▸ **Task instructions**:
The records below need to be set down again exactly; their images stay out.

##### Provided material #####

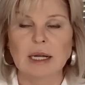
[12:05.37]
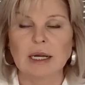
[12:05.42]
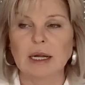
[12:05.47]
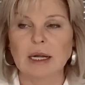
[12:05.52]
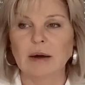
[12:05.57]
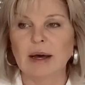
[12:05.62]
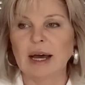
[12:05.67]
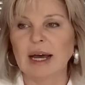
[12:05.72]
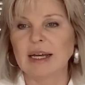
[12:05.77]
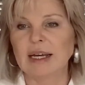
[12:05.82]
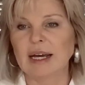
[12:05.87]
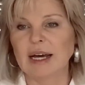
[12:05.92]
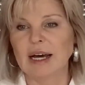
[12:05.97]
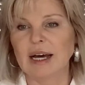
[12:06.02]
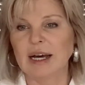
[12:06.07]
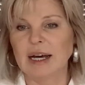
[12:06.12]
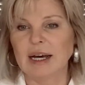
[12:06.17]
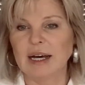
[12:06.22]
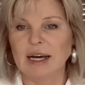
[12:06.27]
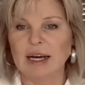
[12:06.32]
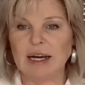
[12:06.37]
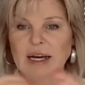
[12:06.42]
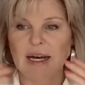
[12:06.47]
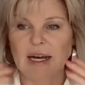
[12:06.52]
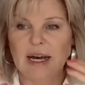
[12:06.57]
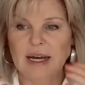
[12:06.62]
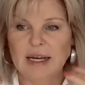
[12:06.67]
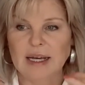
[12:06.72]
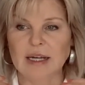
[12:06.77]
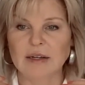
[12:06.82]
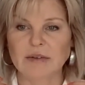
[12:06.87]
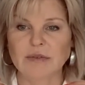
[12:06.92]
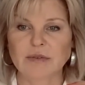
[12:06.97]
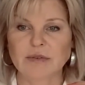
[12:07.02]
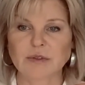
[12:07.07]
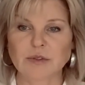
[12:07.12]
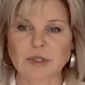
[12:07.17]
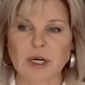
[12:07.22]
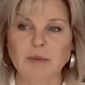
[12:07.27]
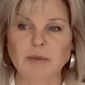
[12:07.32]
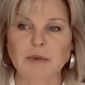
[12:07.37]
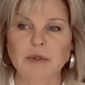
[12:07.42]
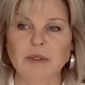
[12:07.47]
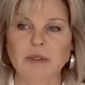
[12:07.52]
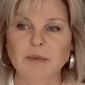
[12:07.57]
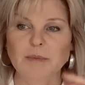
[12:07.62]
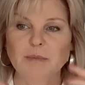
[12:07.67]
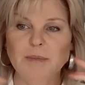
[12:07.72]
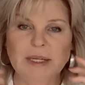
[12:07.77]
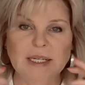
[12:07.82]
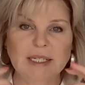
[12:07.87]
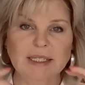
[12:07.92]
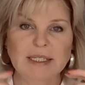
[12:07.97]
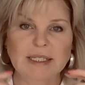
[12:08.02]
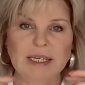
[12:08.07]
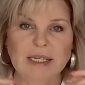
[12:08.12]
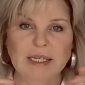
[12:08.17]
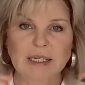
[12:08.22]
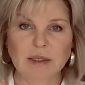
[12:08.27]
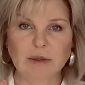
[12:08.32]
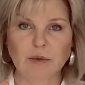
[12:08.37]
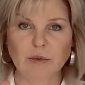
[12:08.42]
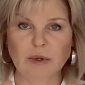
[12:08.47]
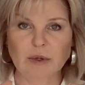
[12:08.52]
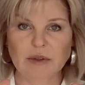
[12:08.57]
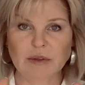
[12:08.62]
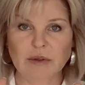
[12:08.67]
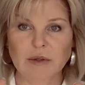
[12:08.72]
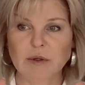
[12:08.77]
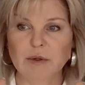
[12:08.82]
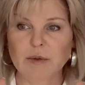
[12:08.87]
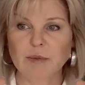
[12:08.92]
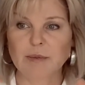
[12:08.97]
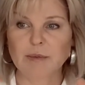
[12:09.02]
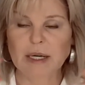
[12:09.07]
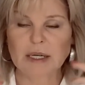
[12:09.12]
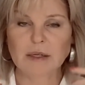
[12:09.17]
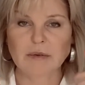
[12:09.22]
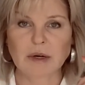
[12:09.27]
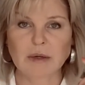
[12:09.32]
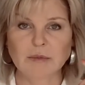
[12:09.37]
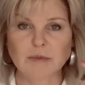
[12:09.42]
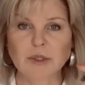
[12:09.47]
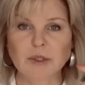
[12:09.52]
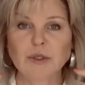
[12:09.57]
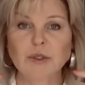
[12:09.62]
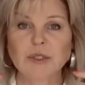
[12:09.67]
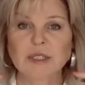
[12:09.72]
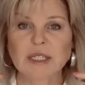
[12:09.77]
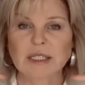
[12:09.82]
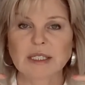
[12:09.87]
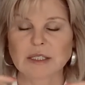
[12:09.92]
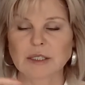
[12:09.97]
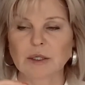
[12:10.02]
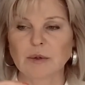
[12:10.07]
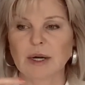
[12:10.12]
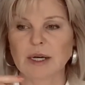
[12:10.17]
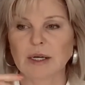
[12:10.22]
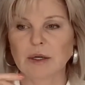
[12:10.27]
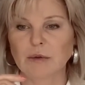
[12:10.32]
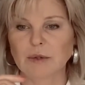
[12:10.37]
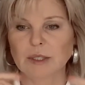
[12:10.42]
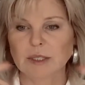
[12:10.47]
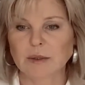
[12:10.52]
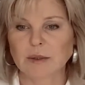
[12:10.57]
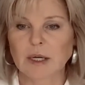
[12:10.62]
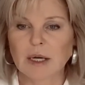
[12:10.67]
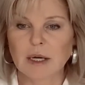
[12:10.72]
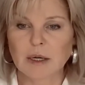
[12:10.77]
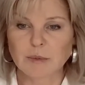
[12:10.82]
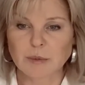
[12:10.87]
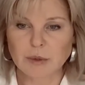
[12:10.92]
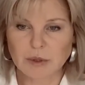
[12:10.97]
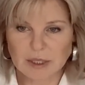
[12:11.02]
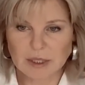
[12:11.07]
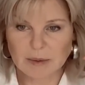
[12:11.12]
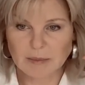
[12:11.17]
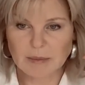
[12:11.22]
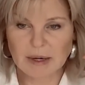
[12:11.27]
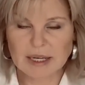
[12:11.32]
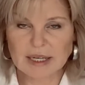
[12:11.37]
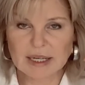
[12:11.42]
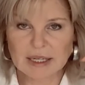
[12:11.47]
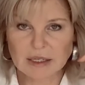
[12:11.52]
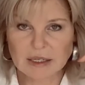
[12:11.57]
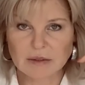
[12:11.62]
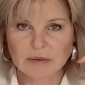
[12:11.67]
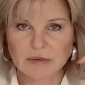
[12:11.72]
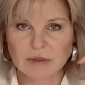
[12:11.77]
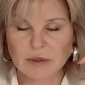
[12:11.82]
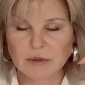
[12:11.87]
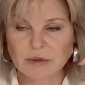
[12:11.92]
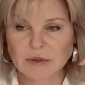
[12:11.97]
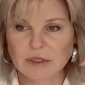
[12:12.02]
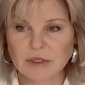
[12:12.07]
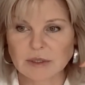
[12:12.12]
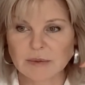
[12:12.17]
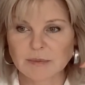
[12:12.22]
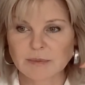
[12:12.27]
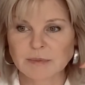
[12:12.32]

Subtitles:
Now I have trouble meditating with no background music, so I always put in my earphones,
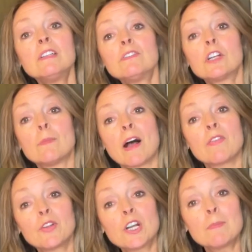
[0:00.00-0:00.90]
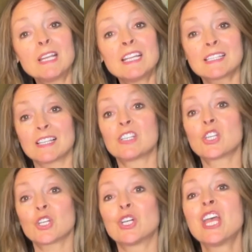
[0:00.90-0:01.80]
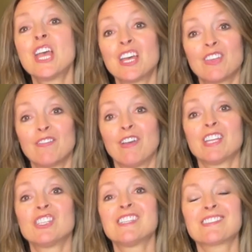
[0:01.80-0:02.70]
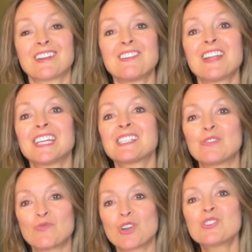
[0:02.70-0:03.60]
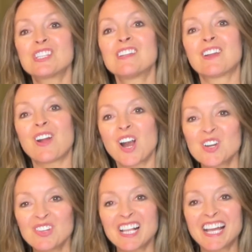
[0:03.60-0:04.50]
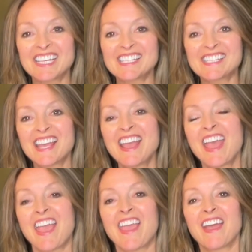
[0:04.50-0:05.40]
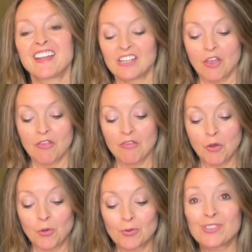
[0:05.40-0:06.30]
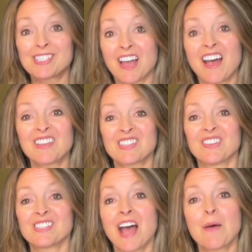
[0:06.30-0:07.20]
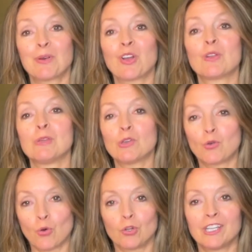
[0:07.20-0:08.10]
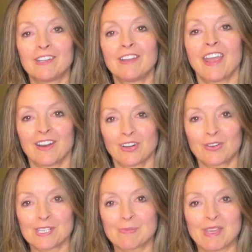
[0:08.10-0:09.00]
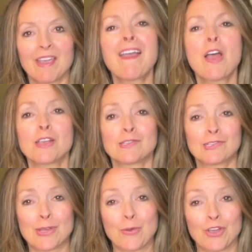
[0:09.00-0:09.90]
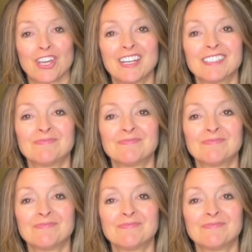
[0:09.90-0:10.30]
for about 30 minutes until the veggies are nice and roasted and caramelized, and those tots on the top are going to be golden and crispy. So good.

#####

▸ **Exercise solution**:
[12:05.37]
[12:05.42]
[12:05.47]
[12:05.52]
[12:05.57]
[12:05.62]
[12:05.67]
[12:05.72]
[12:05.77]
[12:05.82]
[12:05.87]
[12:05.92]
[12:05.97]
[12:06.02]
[12:06.07]
[12:06.12]
[12:06.17]
[12:06.22]
[12:06.27]
[12:06.32]
[12:06.37]
[12:06.42]
[12:06.47]
[12:06.52]
[12:06.57]
[12:06.62]
[12:06.67]
[12:06.72]
[12:06.77]
[12:06.82]
[12:06.87]
[12:06.92]
[12:06.97]
[12:07.02]
[12:07.07]
[12:07.12]
[12:07.17]
[12:07.22]
[12:07.27]
[12:07.32]
[12:07.37]
[12:07.42]
[12:07.47]
[12:07.52]
[12:07.57]
[12:07.62]
[12:07.67]
[12:07.72]
[12:07.77]
[12:07.82]
[12:07.87]
[12:07.92]
[12:07.97]
[12:08.02]
[12:08.07]
[12:08.12]
[12:08.17]
[12:08.22]
[12:08.27]
[12:08.32]
[12:08.37]
[12:08.42]
[12:08.47]
[12:08.52]
[12:08.57]
[12:08.62]
[12:08.67]
[12:08.72]
[12:08.77]
[12:08.82]
[12:08.87]
[12:08.92]
[12:08.97]
[12:09.02]
[12:09.07]
[12:09.12]
[12:09.17]
[12:09.22]
[12:09.27]
[12:09.32]
[12:09.37]
[12:09.42]
[12:09.47]
[12:09.52]
[12:09.57]
[12:09.62]
[12:09.67]
[12:09.72]
[12:09.77]
[12:09.82]
[12:09.87]
[12:09.92]
[12:09.97]
[12:10.02]
[12:10.07]
[12:10.12]
[12:10.17]
[12:10.22]
[12:10.27]
[12:10.32]
[12:10.37]
[12:10.42]
[12:10.47]
[12:10.52]
[12:10.57]
[12:10.62]
[12:10.67]
[12:10.72]
[12:10.77]
[12:10.82]
[12:10.87]
[12:10.92]
[12:10.97]
[12:11.02]
[12:11.07]
[12:11.12]
[12:11.17]
[12:11.22]
[12:11.27]
[12:11.32]
[12:11.37]
[12:11.42]
[12:11.47]
[12:11.52]
[12:11.57]
[12:11.62]
[12:11.67]
[12:11.72]
[12:11.77]
[12:11.82]
[12:11.87]
[12:11.92]
[12:11.97]
[12:12.02]
[12:12.07]
[12:12.12]
[12:12.17]
[12:12.22]
[12:12.27]
[12:12.32]

Subtitles:
Now I have trouble meditating with no background music, so I always put in my earphones,
[0:00.00-0:00.90]
[0:00.90-0:01.80]
[0:01.80-0:02.70]
[0:02.70-0:03.60]
[0:03.60-0:04.50]
[0:04.50-0:05.40]
[0:05.40-0:06.30]
[0:06.30-0:07.20]
[0:07.20-0:08.10]
[0:08.10-0:09.00]
[0:09.00-0:09.90]
[0:09.90-0:10.30]
for about 30 minutes until the veggies are nice and roasted and caramelized, and those tots on the top are going to be golden and crispy. So good.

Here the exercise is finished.